EU will 'firmly defend' against US Airbus tariffs

AFP
02 OCT 2019 | 511 words

The European Union warned Washington on Tuesday that the bloc would retaliate if the US slaps tariffs on EU exports as a 15-year long Airbus-Boeing row nears its climax.

The World Trade Organization is expected to greenlight billions of dollars in tariffs by the US against the Europeans as early as Wednesday, while the Trump administration has so far left a truce offer by Brussels unanswered.

"We are determined to pursue a positive trade agenda with the US, but ready to firmly defend our interests when and if necessary within WTO rules," said Ville Skinnari, the trade minister from Finland, which holds the EU's six-month rotating presidency.

The epic legal battle between Airbus and Boeing at the World Trade Organization began in 2004 when Washington accused Britain, France, Germany and Spain of providing illegal subsidies and grants to support the production of a range of Airbus products.

A year later, the EU alleged that Boeing had received $19.1 billion worth of prohibited subsidies from 1989 to 2006 from various branches of the US government.

The two cases were then tangled up in a messy legal quagmire, with each side being given partial vindication after a long series of appeals and counter appeals.

- 'No positive response' -

The Europeans in July made a proposal to call a truce in which both sides would admit fault and figure ways to curtail airline subsidies.

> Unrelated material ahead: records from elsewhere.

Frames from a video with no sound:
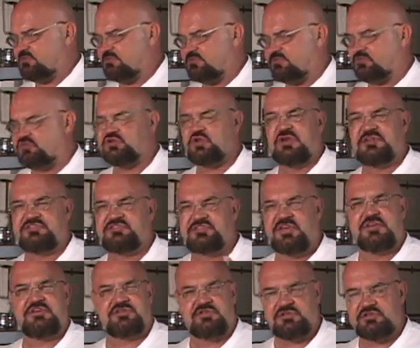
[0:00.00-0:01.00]
the sauce
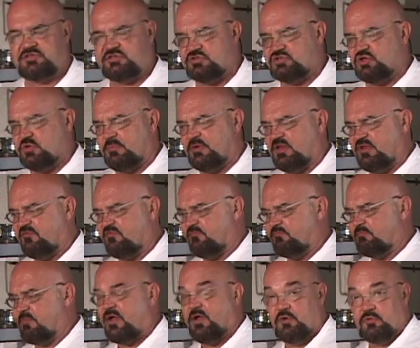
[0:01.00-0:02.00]
stations in so many
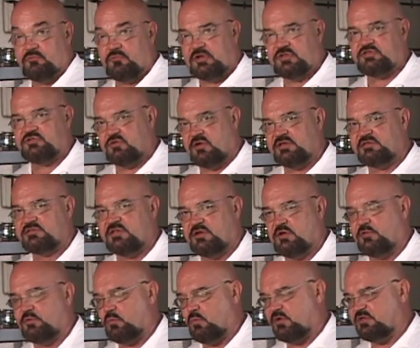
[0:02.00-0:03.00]
of my own restaurants and
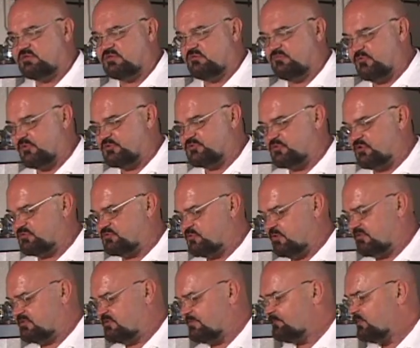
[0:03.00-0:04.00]
other ones in French
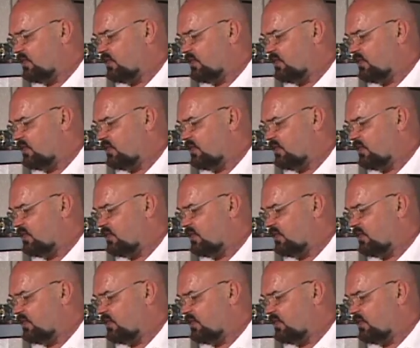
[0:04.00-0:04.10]
restaurants.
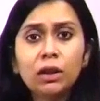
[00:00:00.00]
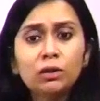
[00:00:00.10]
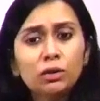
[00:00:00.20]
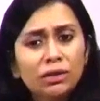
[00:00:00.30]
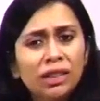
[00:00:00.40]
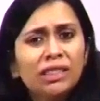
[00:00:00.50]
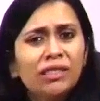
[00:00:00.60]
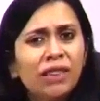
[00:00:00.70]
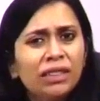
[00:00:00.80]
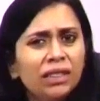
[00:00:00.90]
So this
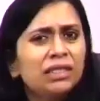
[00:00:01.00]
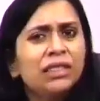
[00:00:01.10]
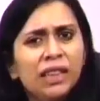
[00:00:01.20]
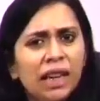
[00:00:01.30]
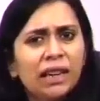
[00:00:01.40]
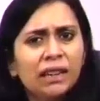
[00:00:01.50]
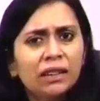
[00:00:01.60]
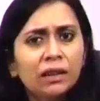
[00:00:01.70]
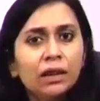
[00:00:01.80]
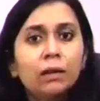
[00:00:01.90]
effect is negated,
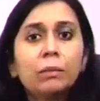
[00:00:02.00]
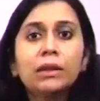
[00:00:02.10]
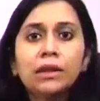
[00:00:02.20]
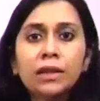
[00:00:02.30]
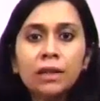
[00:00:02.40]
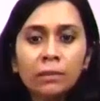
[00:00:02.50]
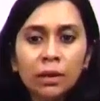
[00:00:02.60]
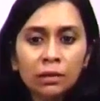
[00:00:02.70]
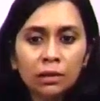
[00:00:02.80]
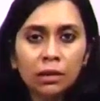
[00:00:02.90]
but
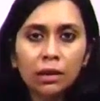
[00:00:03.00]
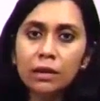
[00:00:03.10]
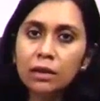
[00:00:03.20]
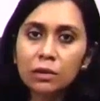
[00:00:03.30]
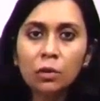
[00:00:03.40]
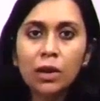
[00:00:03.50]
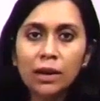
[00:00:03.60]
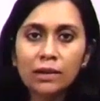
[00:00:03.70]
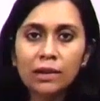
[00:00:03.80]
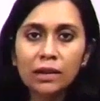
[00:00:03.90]
ketamine is a sole
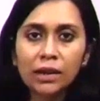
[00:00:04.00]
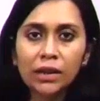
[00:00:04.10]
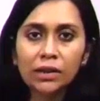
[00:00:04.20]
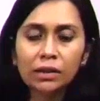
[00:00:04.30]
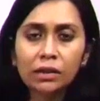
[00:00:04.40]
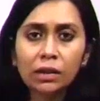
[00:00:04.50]
anesthetic agent.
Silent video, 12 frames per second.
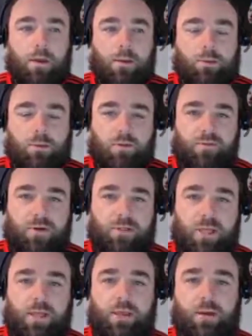So the first
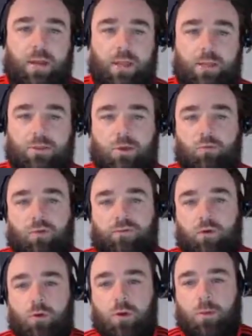thing here is
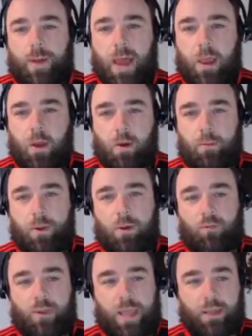review your backup
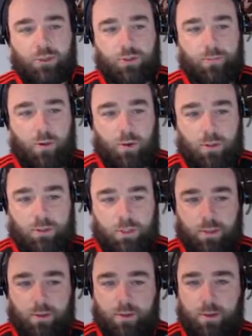retention
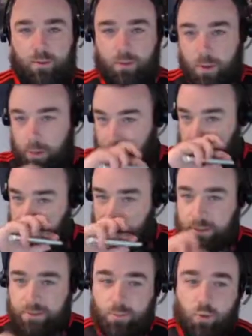policy. Now,
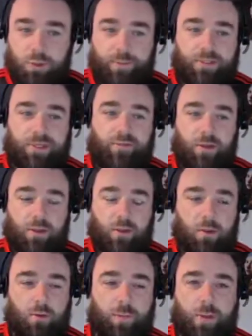this is more specific
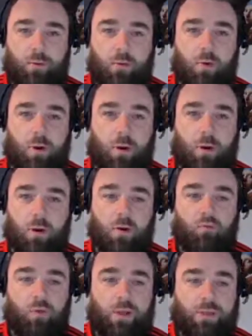to people who are
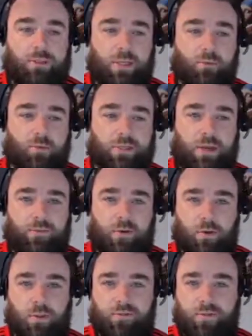running SQL Server
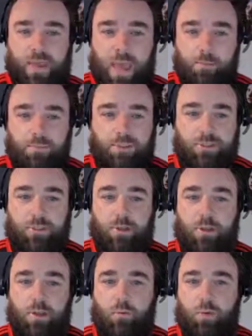on the VMs,
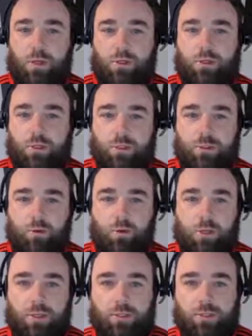which is known
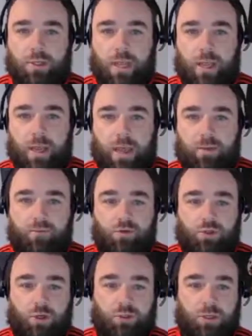as
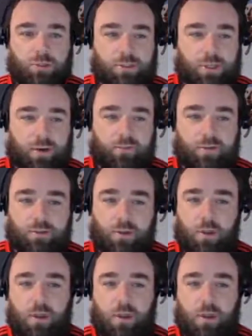infrastructure as a service.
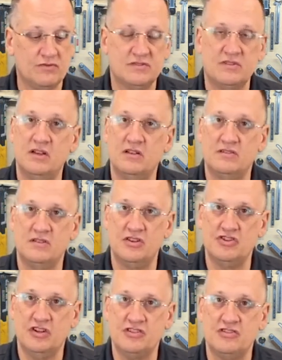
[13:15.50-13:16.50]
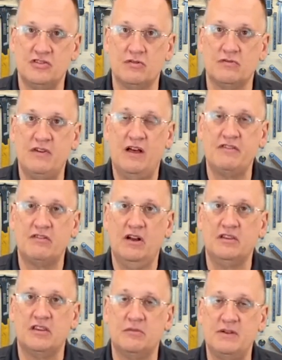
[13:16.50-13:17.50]
adjust your valving rod
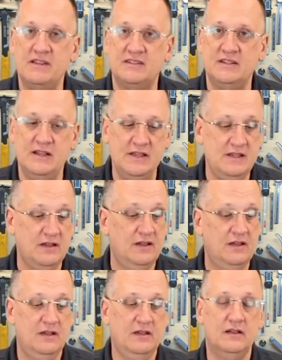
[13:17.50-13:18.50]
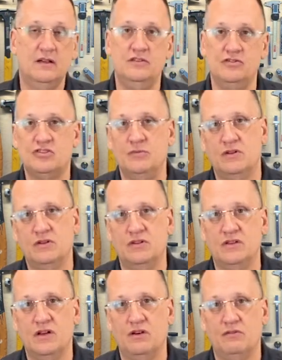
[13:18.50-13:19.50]
to the PCD, and you should be good to
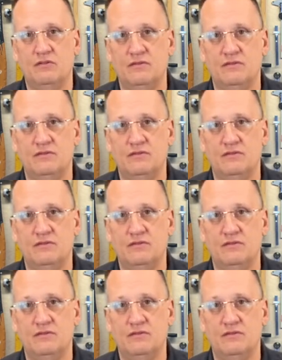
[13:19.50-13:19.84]
go.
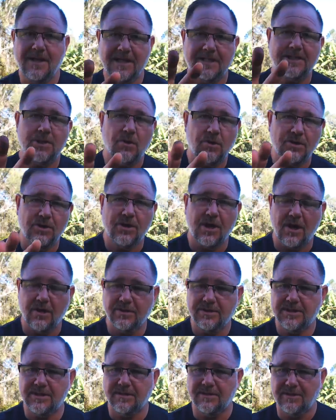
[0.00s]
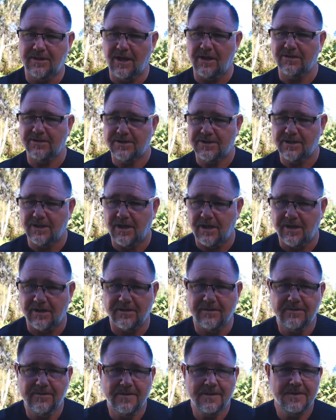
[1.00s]
it's on go
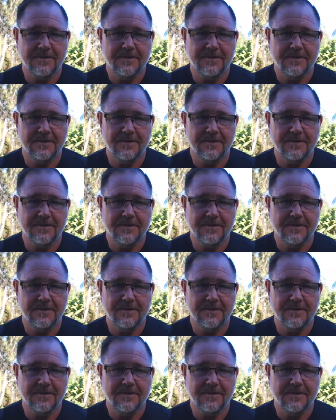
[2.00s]
slow.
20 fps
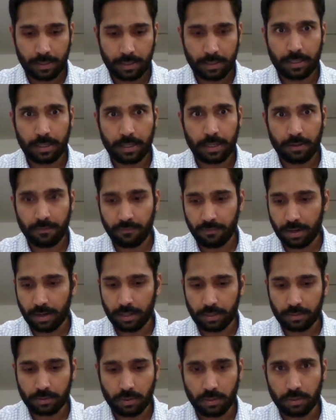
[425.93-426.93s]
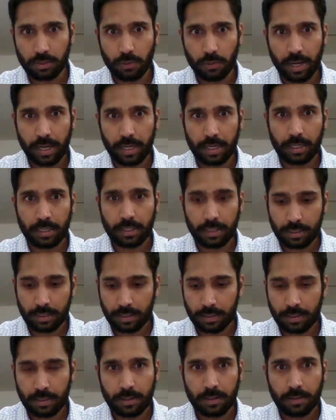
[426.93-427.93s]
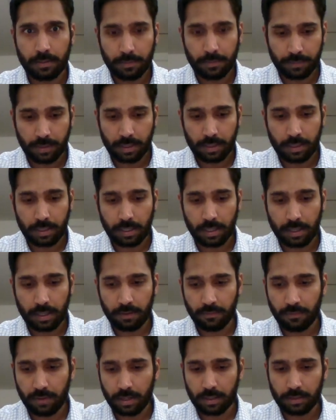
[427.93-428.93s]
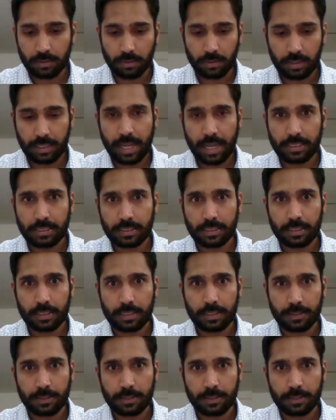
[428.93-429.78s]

df underscore train, df underscore test,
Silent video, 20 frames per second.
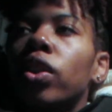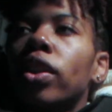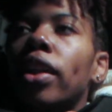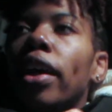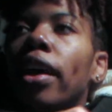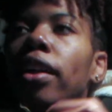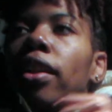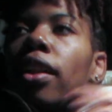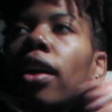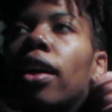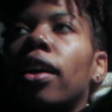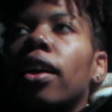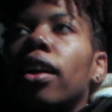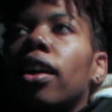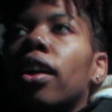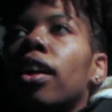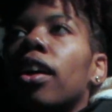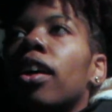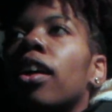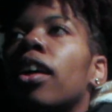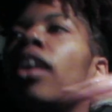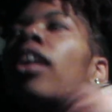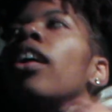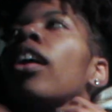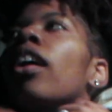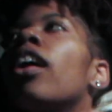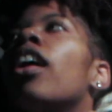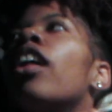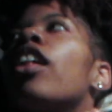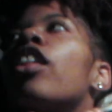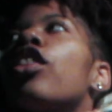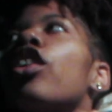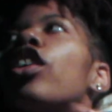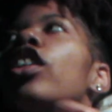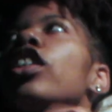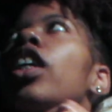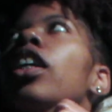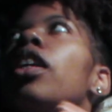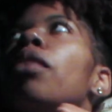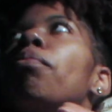that like
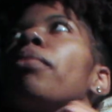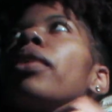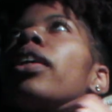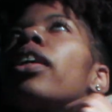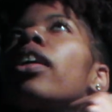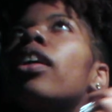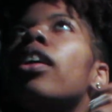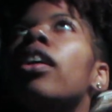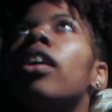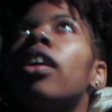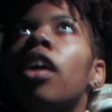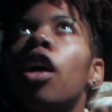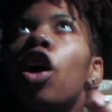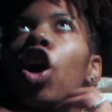there's gonna be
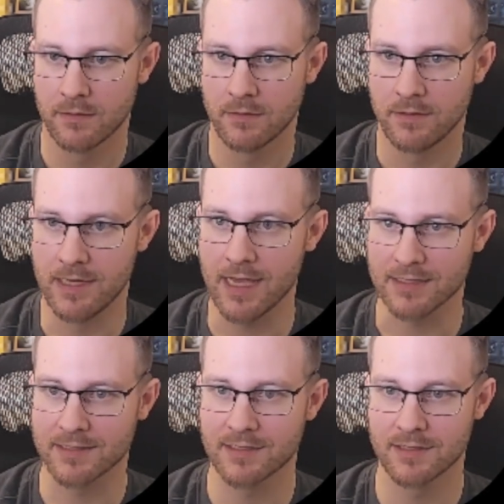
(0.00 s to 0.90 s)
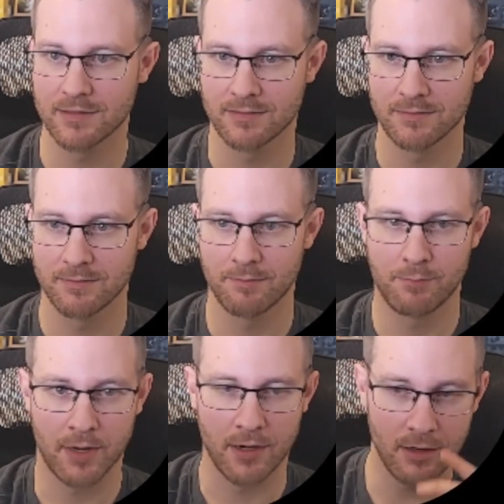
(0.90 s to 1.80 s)
Yes,
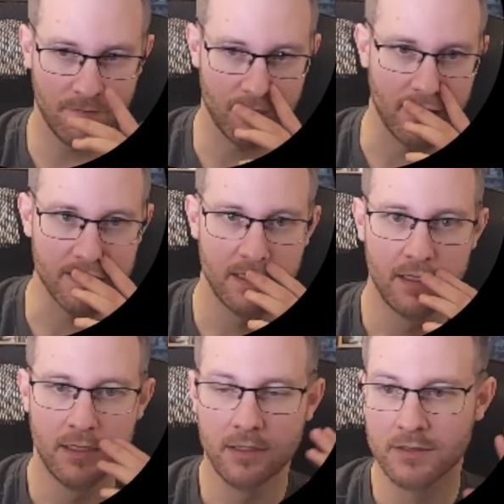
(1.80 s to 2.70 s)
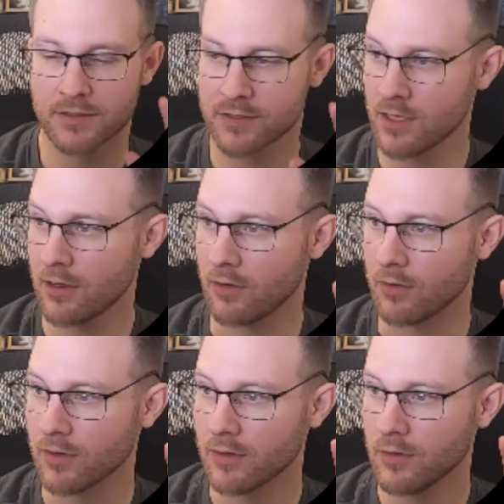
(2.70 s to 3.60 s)
perfect. So
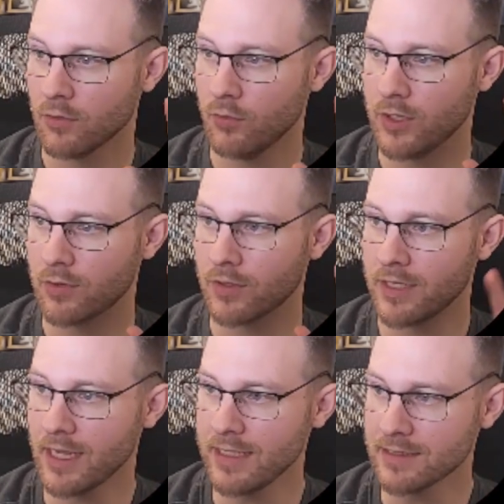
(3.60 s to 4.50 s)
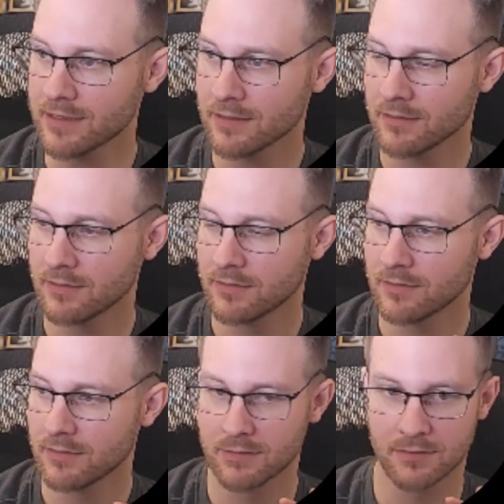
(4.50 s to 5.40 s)
we create
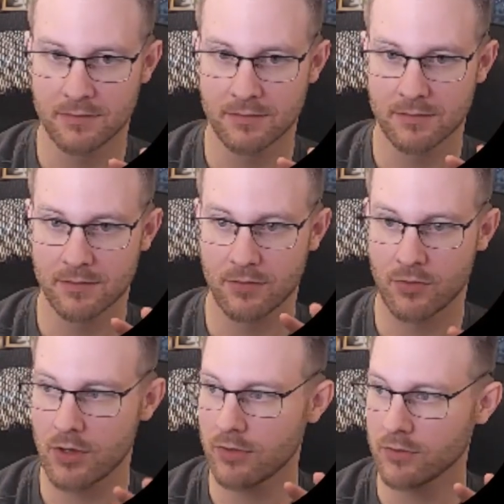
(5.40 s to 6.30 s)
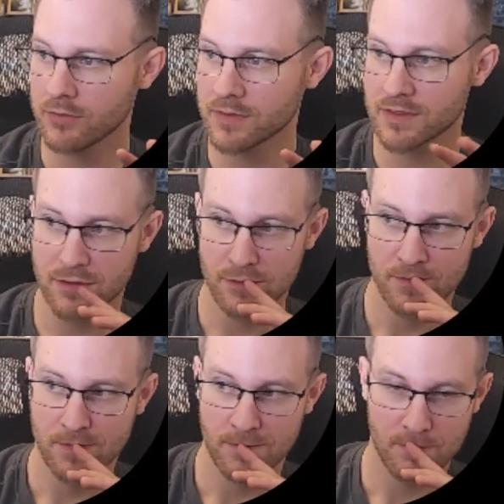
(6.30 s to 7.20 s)
those
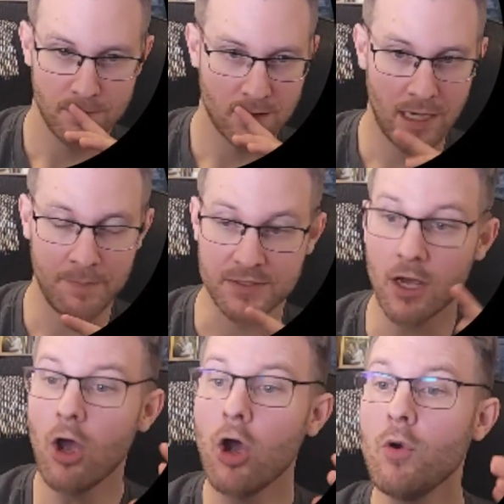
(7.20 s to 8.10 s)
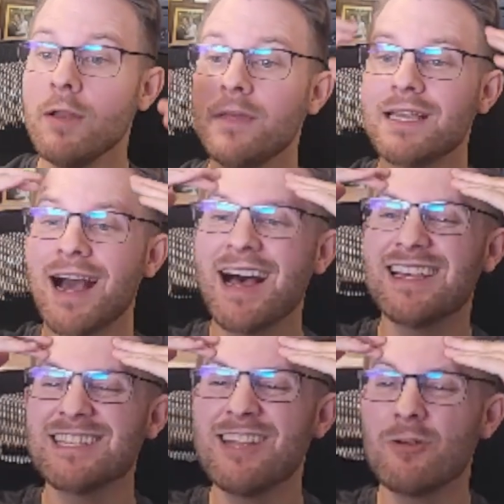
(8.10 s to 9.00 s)
copies. Oh, and
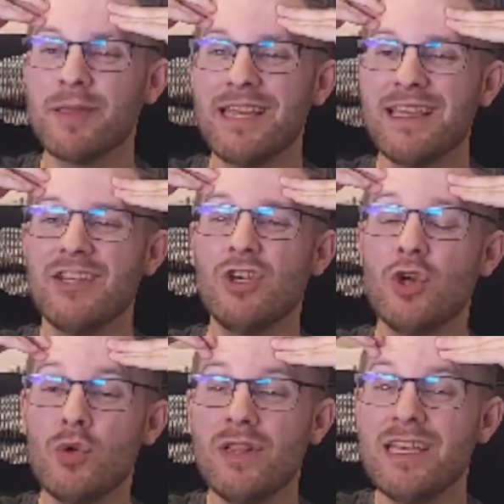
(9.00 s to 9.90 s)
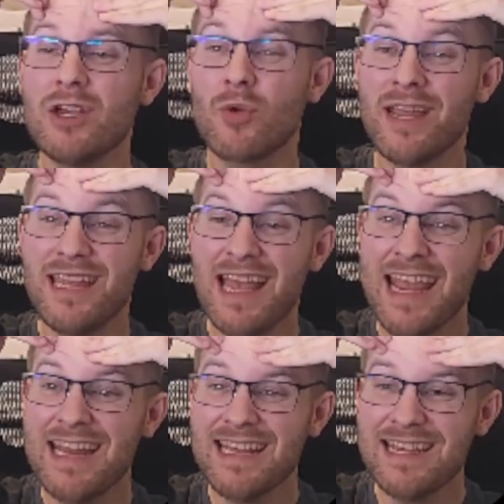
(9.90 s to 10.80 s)
because they're being newly
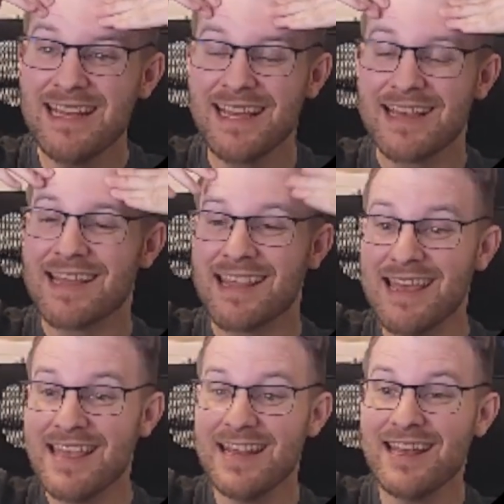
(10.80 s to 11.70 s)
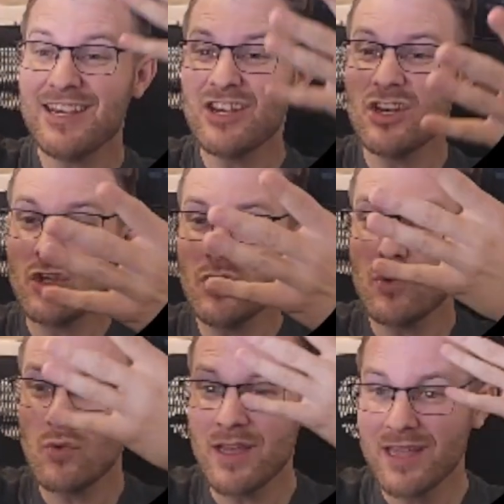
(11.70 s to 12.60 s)
created, they get a new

The EU and US have reached such settlements in the past.

"Until the very last moment, we are hoping that we can start that dialogue, freezing our respective tariffs and enter that dialogue with the US," said EU Trade Commissioner Cecilia Malmstrom after talks in Brussels with European trade ministers.

"So far we have not received any positive response on that," she added.

Malmstrom said that the EU was exploring "all options" against the US, including ripping up truce agreements on past WTO cases.

Under WTO rules, the EU and US each have the right to punish the other, with Washington given a first crack at imposing tariffs. Reports have said the WTO will allow Washington to target between seven and eight billion dollars in European goods.

The EU side will then have their chance to slap similar duties on the US about six months later. Brussels is demanding $12 billion as punishment, but the WTO is likely to decide on a lower number.

The Airbus-Boeing row is just one of several issues stoking transatlantic tensions that quickly descended into acrimony when US President Donald Trump took office in 2017.

Trump has embraced a protectionist agenda, slapping import duties on steel and aluminium from the EU and other allies, while also threatening tariffs on European cars.

The US leader and European Commission President Jean-Claude Juncker agreed in July 2018 to a cease-fire in the conflict and carry out trade talks that have so far led nowhere.